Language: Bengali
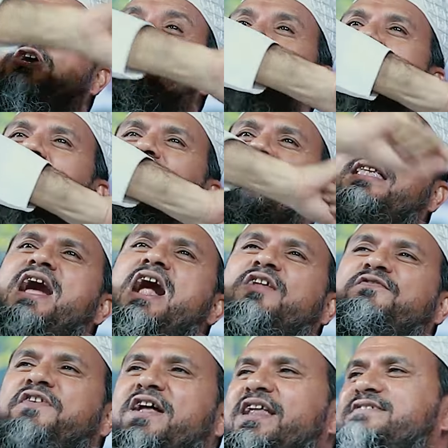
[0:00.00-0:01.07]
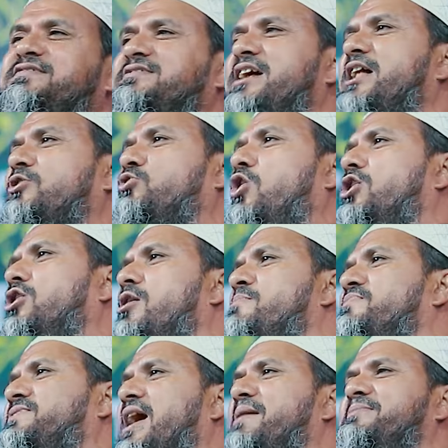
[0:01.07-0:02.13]
কিন্তু আল্লাহর ফালেস্তার কলম
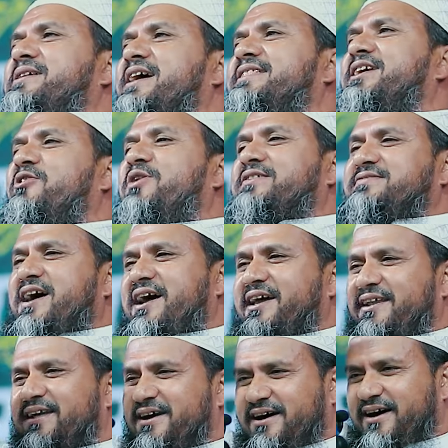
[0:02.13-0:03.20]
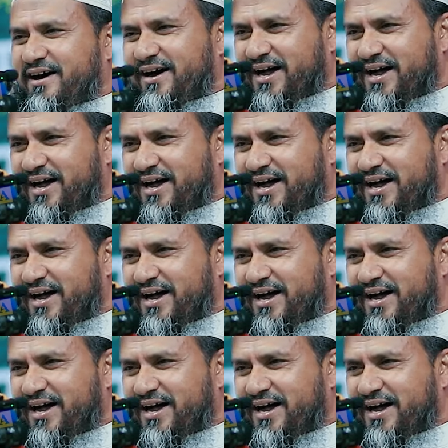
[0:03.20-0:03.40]
থামিয়ে দেওয়া যায় না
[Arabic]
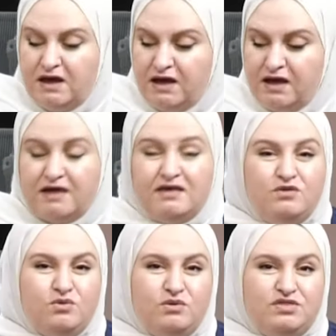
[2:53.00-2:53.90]
آه، أكيد
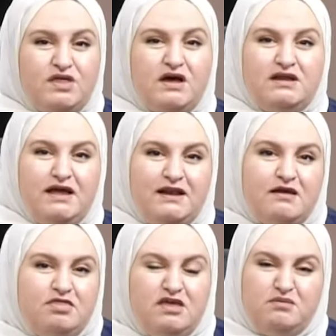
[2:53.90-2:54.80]
ووثقنا
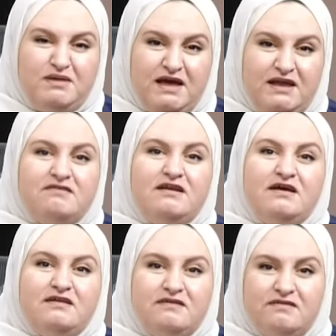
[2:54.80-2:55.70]
الكثير من حالات
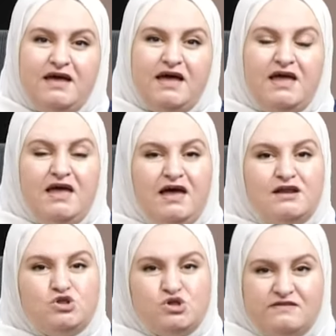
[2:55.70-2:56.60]
الاعتداء
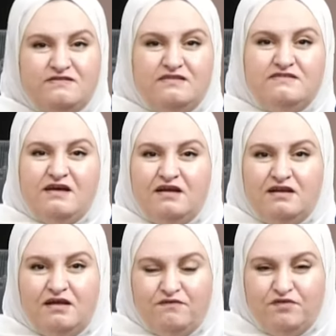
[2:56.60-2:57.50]
الجسدي
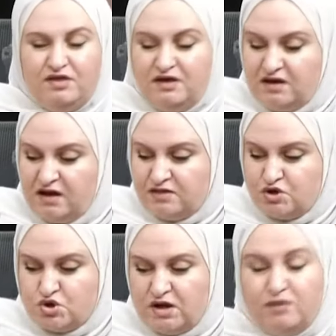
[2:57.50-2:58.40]
اللفظي
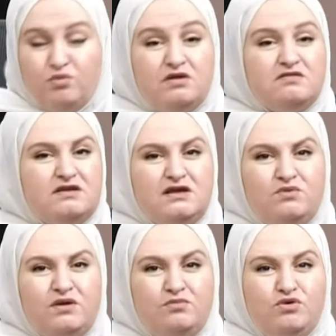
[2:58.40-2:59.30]
اتجاه آه، المواطنين
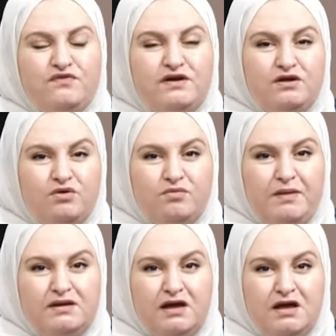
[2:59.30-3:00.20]
ولم يفرقوا
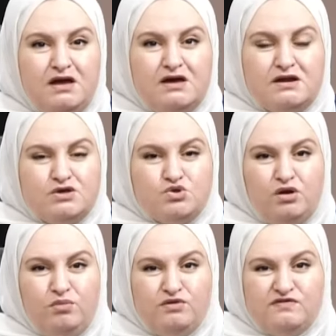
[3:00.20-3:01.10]
بين
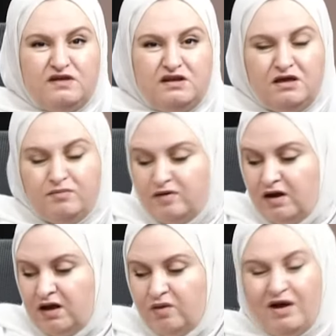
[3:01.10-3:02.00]
رجل مسن
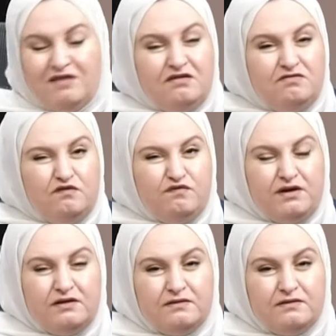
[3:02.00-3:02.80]
امرأة أو حتى طفل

════════════════════

EXERCISE DIRECTIONS:
The last line of the entries marks the end, and the line with "[2:55.70-2:56.60]" marks the start. Output exactly those two lines and every line between them, nothing else, with the pictures left out.

WORKED SOLUTION:
[2:55.70-2:56.60]
الاعتداء
[2:56.60-2:57.50]
الجسدي
[2:57.50-2:58.40]
اللفظي
[2:58.40-2:59.30]
اتجاه آه، المواطنين
[2:59.30-3:00.20]
ولم يفرقوا
[3:00.20-3:01.10]
بين
[3:01.10-3:02.00]
رجل مسن
[3:02.00-3:02.80]
امرأة أو حتى طفل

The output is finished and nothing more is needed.